[What is required]: Each entry must come back word for word; drop the images as you go.

Collected data entries
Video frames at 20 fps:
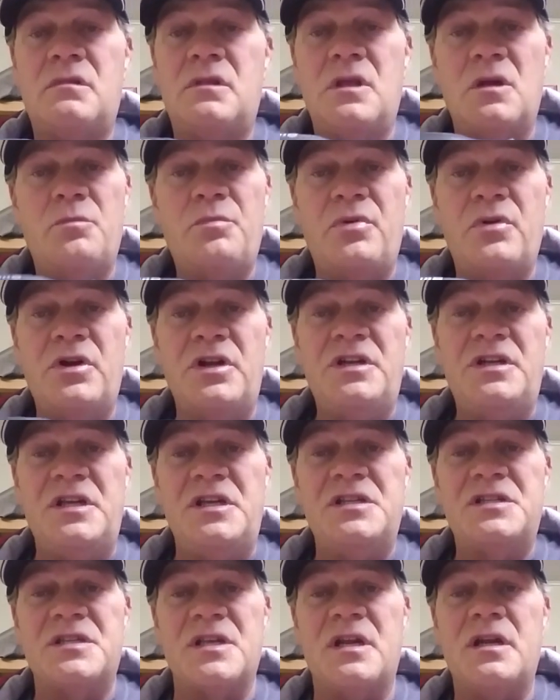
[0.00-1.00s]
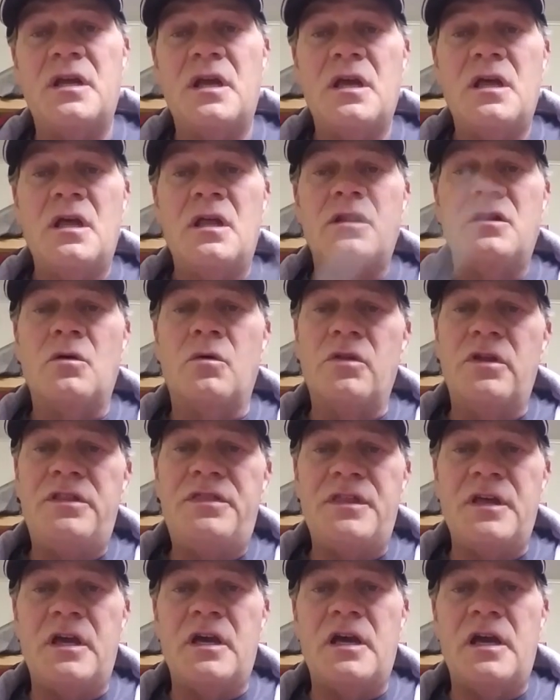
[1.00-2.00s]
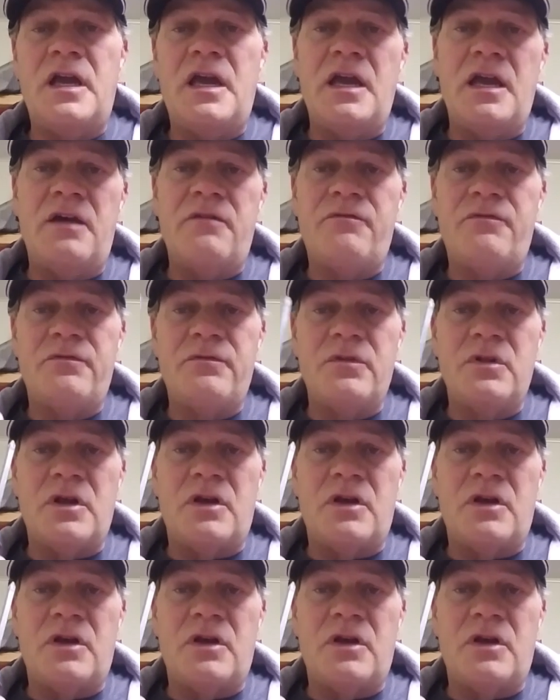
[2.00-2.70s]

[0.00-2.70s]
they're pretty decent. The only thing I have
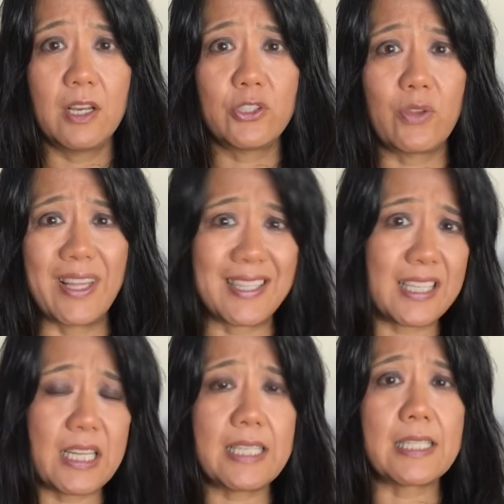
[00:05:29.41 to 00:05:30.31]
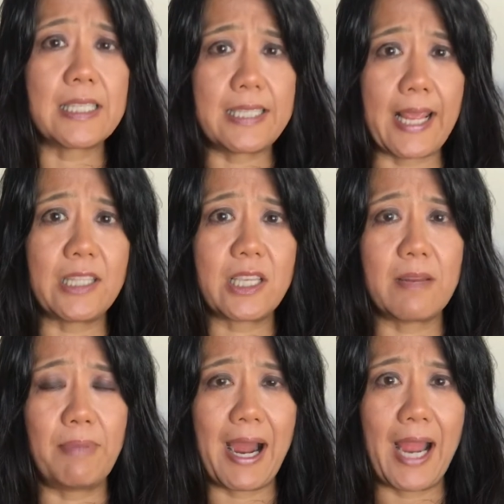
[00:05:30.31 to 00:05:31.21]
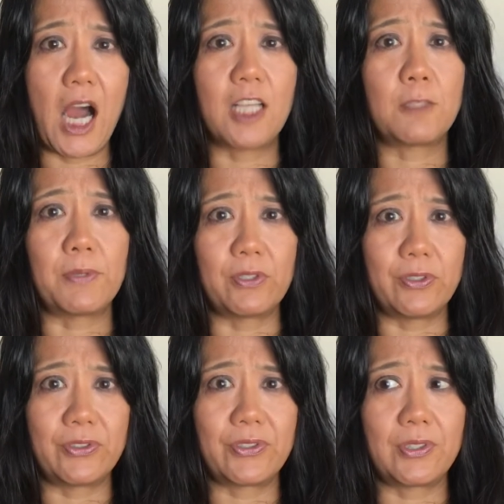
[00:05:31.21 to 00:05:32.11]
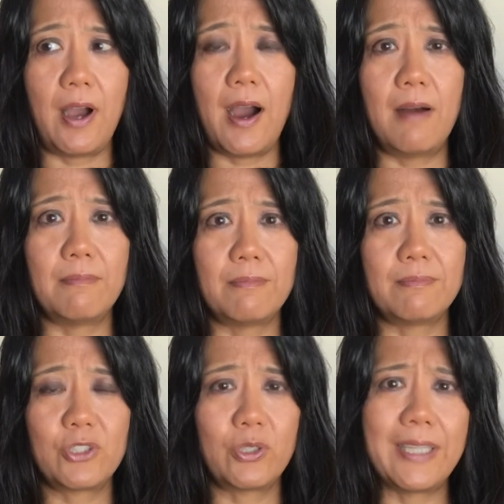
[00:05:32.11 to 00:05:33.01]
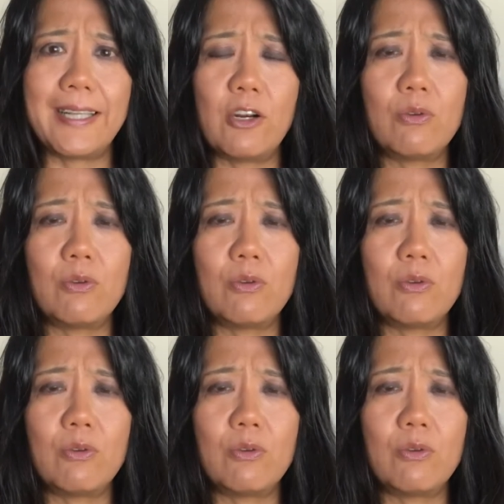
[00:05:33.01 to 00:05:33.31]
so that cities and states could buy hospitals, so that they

[Task output]:
Video frames at 20 fps:
[0.00-1.00s]
[1.00-2.00s]
[2.00-2.70s]

[0.00-2.70s]
they're pretty decent. The only thing I have
[00:05:29.41 to 00:05:30.31]
[00:05:30.31 to 00:05:31.21]
[00:05:31.21 to 00:05:32.11]
[00:05:32.11 to 00:05:33.01]
[00:05:33.01 to 00:05:33.31]
so that cities and states could buy hospitals, so that they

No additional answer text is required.